List all the lines in these records that hold "frames".

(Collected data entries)
--

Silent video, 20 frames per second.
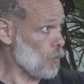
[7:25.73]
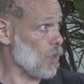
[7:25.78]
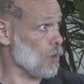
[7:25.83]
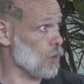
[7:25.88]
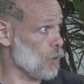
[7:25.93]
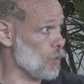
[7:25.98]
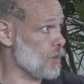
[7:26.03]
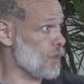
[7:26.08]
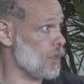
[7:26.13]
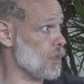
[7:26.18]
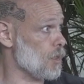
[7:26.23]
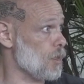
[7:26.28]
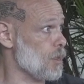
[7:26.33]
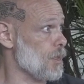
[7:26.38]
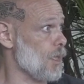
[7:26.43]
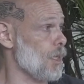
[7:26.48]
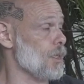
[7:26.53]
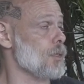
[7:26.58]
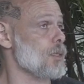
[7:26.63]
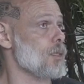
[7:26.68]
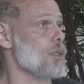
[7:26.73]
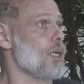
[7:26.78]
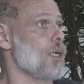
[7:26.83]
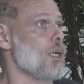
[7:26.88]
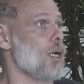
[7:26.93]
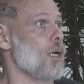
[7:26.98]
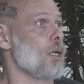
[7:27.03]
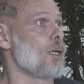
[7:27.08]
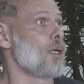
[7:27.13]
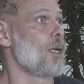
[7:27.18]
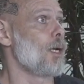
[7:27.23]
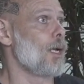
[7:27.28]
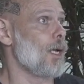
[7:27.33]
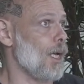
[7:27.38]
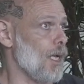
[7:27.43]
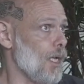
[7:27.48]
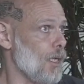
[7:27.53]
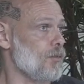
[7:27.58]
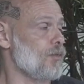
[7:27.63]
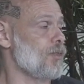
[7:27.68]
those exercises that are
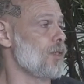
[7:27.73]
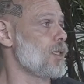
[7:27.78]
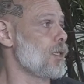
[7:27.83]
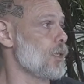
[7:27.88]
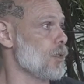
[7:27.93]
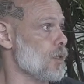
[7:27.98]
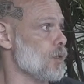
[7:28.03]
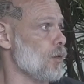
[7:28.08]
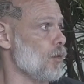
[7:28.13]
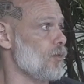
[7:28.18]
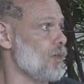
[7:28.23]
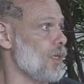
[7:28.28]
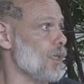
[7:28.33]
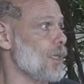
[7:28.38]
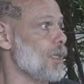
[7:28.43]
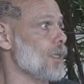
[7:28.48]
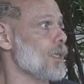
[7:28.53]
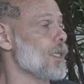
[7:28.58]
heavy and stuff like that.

--

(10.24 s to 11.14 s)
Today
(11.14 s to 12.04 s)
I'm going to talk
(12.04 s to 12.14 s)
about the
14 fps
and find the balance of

--

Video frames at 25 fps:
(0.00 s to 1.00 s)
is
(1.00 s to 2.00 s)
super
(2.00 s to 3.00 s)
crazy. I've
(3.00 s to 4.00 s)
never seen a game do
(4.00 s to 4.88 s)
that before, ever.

--

• **OUTPUT FOR THIS TASK**
Silent video, 20 frames per second.
Video frames at 25 fps:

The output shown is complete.